Status of Quantum Computing and Motivation for PQC

  • The referenced “dog factoring RSA” paper is widely seen as satire targeting hype, not a serious argument against quantum computing or PQC.
  • Participants are split on timelines: some argue quantum computers have been “5–10 years away” for decades and may never scale; others point to clear theoretical and engineering progress (better factoring estimates, fault-tolerant codes).
  • Intelligence agencies’ guidance (e.g., protect against “store now, decrypt later” attacks by ~2030) is cited as a strong reason to start deploying PQC now for data that must remain secret for decades.
  • Skeptics stress that zero real-world progress has been made on actually breaking deployed crypto; proponents counter that low migration cost justifies hedging.

Overhead and Practicality in SSH and Other Protocols

  • OpenSSH’s PQC work is limited to key agreement (KEX), not bulk encryption, so overhead is per-connection, not per-packet.
  • Many commenters emphasize that asymmetric crypto has always been expensive relative to symmetric; PQ KEMs mainly affect the handshake.
  • ML‑KEM is said to be very fast, faster than classic DH at equivalent security and close to X25519; its public keys (~1 kB) are larger but “lost in the noise” for typical SSH sessions.
  • There is some concern that at very high connection rates (e.g., DNS, TLS with many short sessions) larger handshakes and signatures matter more, especially in TLS certificate chains.

Hybrid Schemes and Security Tradeoffs

  • OpenSSH uses hybrids (e.g., mlkem768x25519‑sha256) that combine a classical and a PQ algorithm, so security is at least as good as the classical part if PQ is later broken.
  • Hybrids improve robustness against algorithmic flaws but increase code surface, potentially raising implementation/side‑channel/DoS risk; others argue modern verified implementations mitigate this.
  • Some discussion explores whether “encrypting twice” can ever weaken security; consensus is that with independent keys and proper combiners, it should not.

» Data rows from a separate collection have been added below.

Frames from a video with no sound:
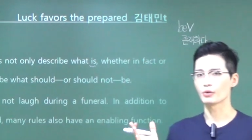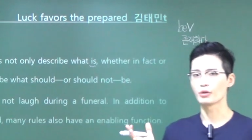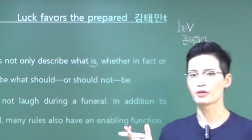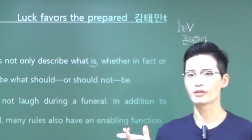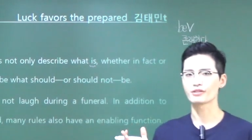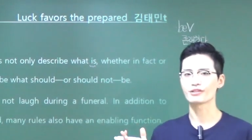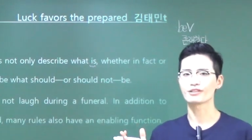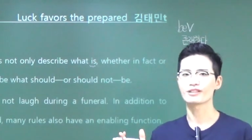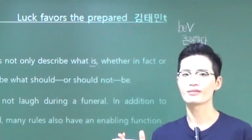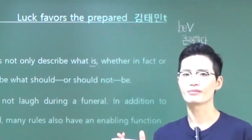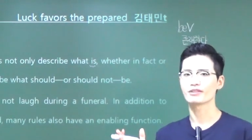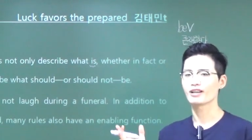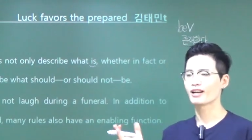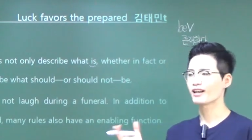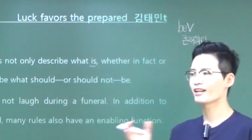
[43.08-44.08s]
이렇게 해석을
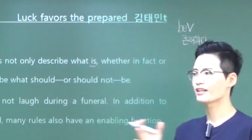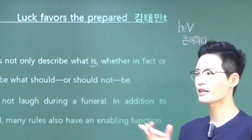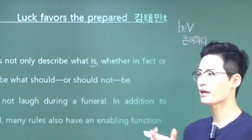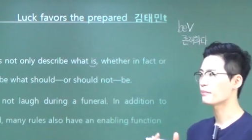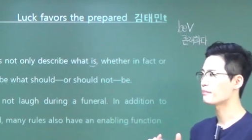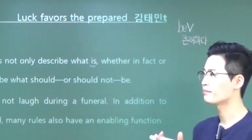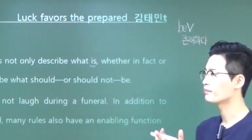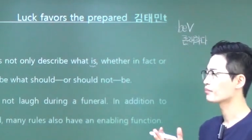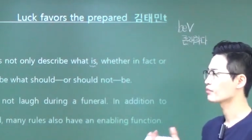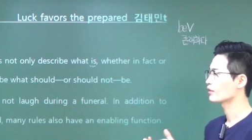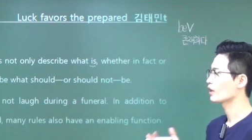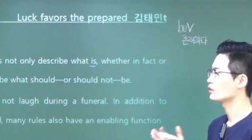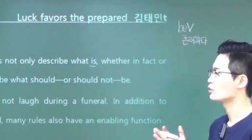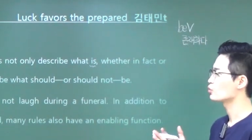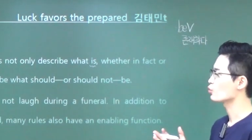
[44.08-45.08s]
합니다 I am
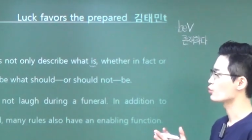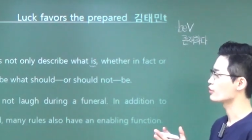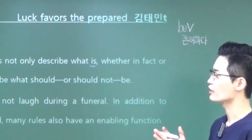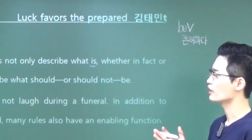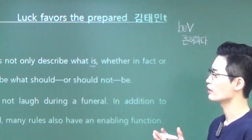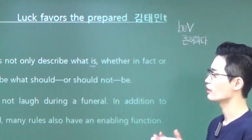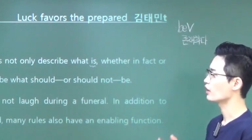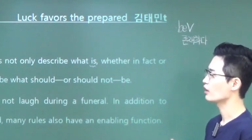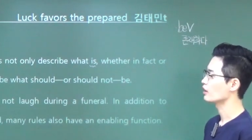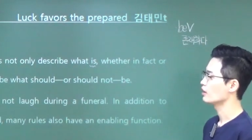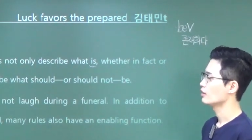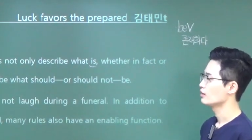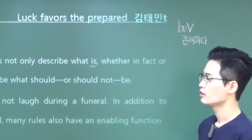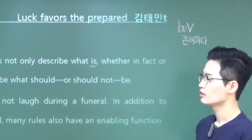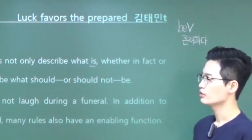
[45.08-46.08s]
나는 존재한다
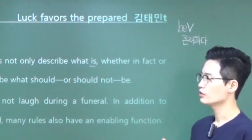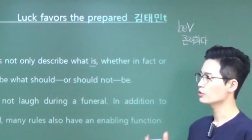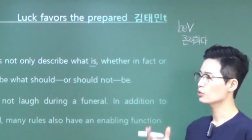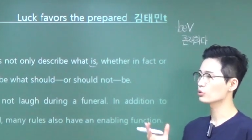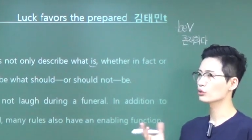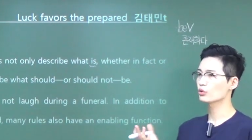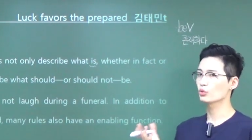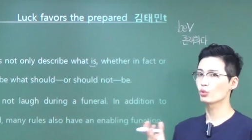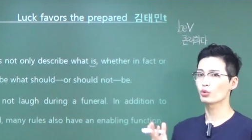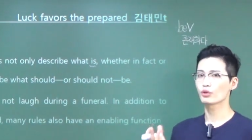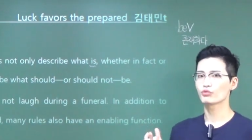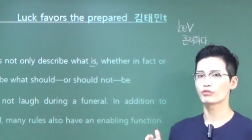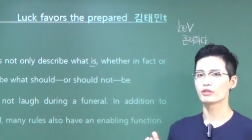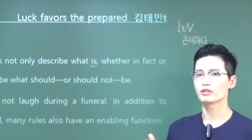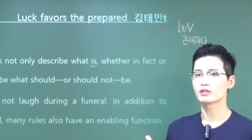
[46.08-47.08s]
실제로 그런
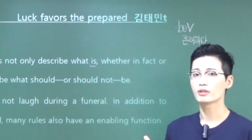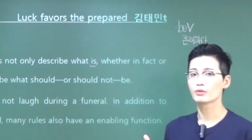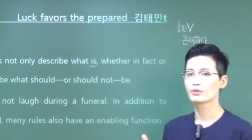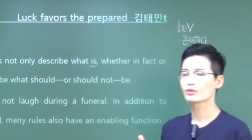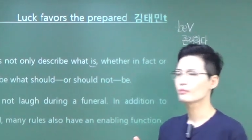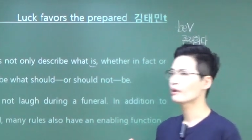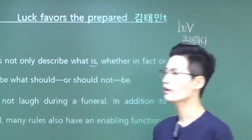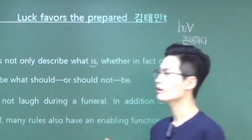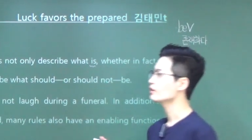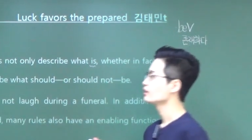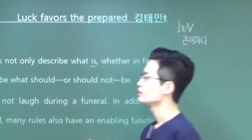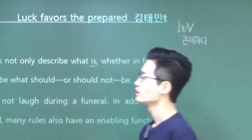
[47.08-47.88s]
노래도 있지 요즘에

Algorithm Choices and Ecosystem Direction

  • Question of “better” KEX: ML‑KEM‑based hybrids have better performance/smaller keys; NTRU Prime (sntrup) has different security assumptions and a strong pedigree.
  • NTRU Prime’s presence in SSH is partly historical; broader standards (TLS, IPsec, NIST PQC) are converging on ML‑KEM, suggesting it will be the dominant choice.
  • NSA’s CNSA 2.0 set is purely PQ without requiring hybrids, but hybrids remain allowed in practice and widely used during transition.